Sterrati o guadi che siano, il Quattrovalvole Guzzi si comportò egregiamente anche grazie ad una nuova mappatura ma dati i consumi rilevati in Islanda, più simili a quelli di un traghetto, al ritorno in patria mi costrinse a tornare in configurazione originale, sopportando le sue sporadiche bizze.
Dopo anni di viaggi dal sostanzioso peso kilometrico nella mia mente si stava aprendo una nuova prospettiva che metteva in discussione tutte le certezze maturate con tempo.
Cosa avevo perso rispetto al viaggio compiuto via terra partendo da casa? Km e km di autostrada, rischi, consumo gomme e moto, traffico, caldo, pioggia. E invece cosa avevo perso rispetto al giro vero e proprio in Islanda? La risposta è “nulla”. Smettere di lavorare, prendere un aereo e ritrovarsi il giorno dopo a dare del gas è un piacere nuovo e destabilizzante per i miei parametri di viaggiatore incallito.

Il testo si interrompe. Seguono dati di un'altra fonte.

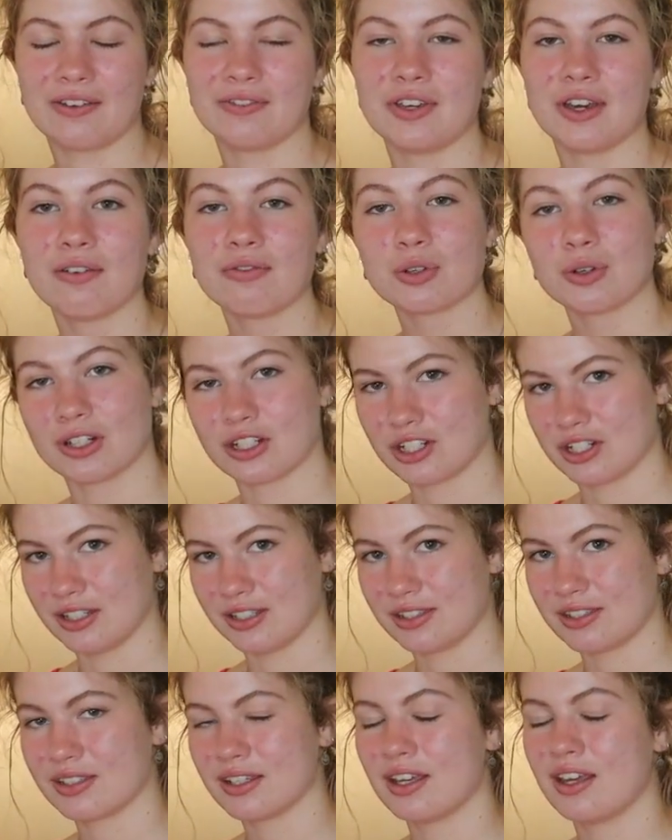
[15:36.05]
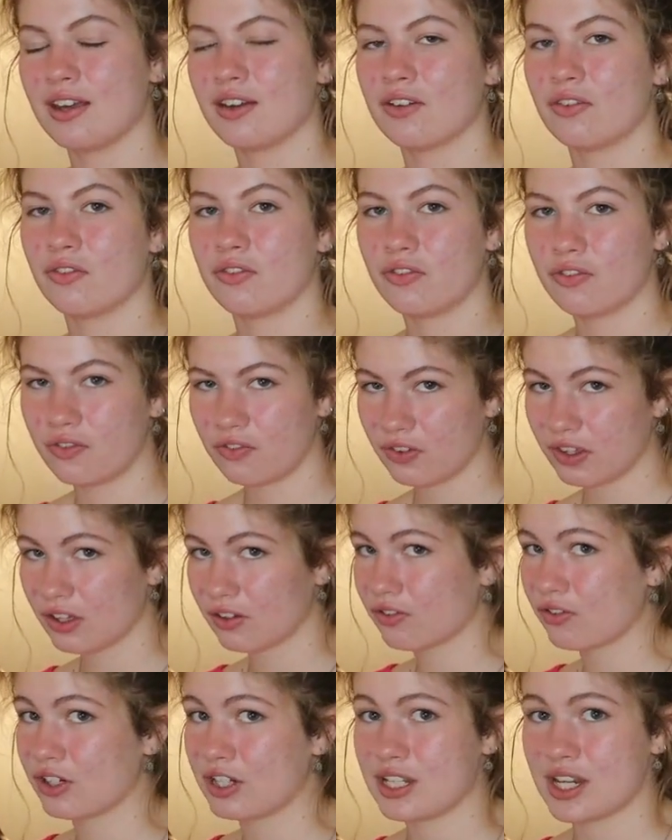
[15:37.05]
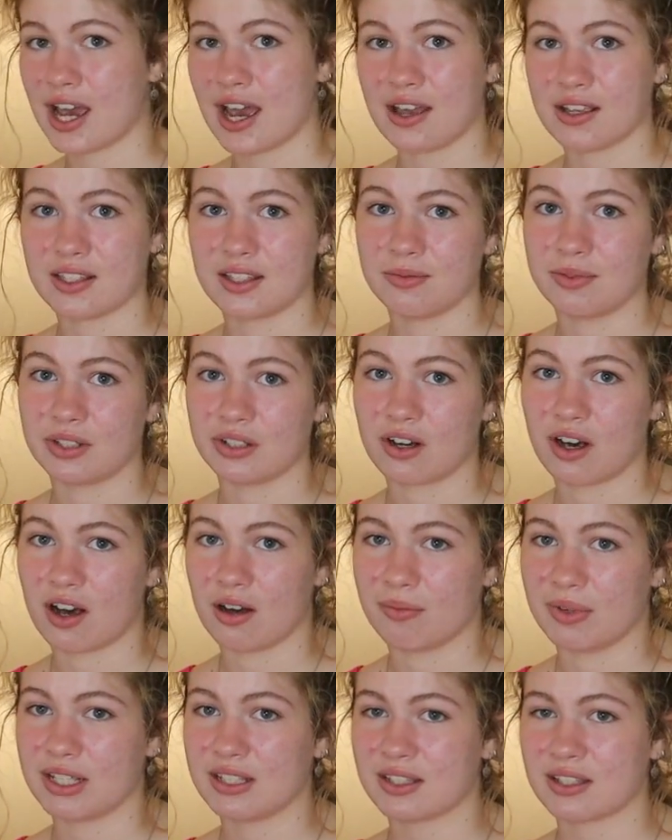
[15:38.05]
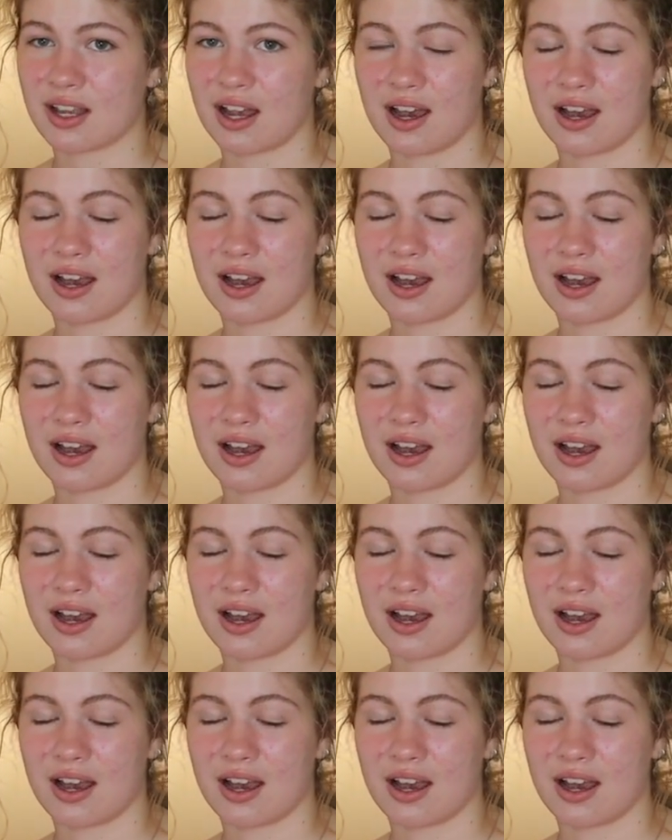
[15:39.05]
If you have questions, feel free to ask them in the comments.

Senza volerlo stavo diventando un fighetto o l’età e lo stress da lavoro mi stavano portando a capire che meglio sublimare la mia passione per le due ruote, minimizzando i pur presenti lati negativi? Nel dubbio comincio a pensare che quel “fly & drive” non sarà l’ ultimo. Pur non essendo nelle mie corde e non avendo mai amato quel tipo di esperienza, ad inizio 2013 vengo coinvolto in un spedizione all’ Elefantentreffen. La carovana è quella del Club Aquile Millenarie di S. Benedetto del Tronto e forse è per la loro amicizia che mi faccio convincere ad andare incontro ad una somma di aspetti in perfetta antitesi col mio essere motociclista.
Per fortuna all’andata nulla da registrare ma giunto sul posto quel circo non mi attrae proprio e non provo nemmeno ad entrare nella buca, comunicando agli altri il mio desiderio di fuga. Stranamente gli amici mi seguono, il tempo è bello e decidiamo per una toccata e fuga in Repubblica ceca. La sera si fa baldoria fino a tardi ma fuori inizia a nevicare di brutto e, intuendo il pericolo, alle 7.00 riparto da solo, gli altri faranno tappa in Austria mentre io preferisco uscire al più presto dalla perturbazione. In breve la neve attacca ovunque e mi ritrovo a Monaco con le gomme, per fortuna semitassellate ma sgonfiate un bel po’, sui 40/50 orari con i tir a farmi il pelo. Dopo 4 ore di guida affannosa e nevrotica verso il Brennero la strada va pulendosi e guadagno velocità decenti, ma non prima di aver rigonfiato i pneumatici. Superare i 100 km/h con pressioni 0.6/07 non è meglio che andare sulla neve! Arrivato finalmente a casa ho un cm di sale su tutta la moto ma non per questo sento che non sarà quella la moto del mio futuro. Alex mi aveva proposto di collaborare attivamente con lui al progetto ed alla guida di un tour in Islanda, i miei bisogni stavano mutando, la Stelvio aveva già 61.000 km e MG non aveva davanti nessuna evoluzione.
Non mi rimaneva che guardare da un’ altra parte.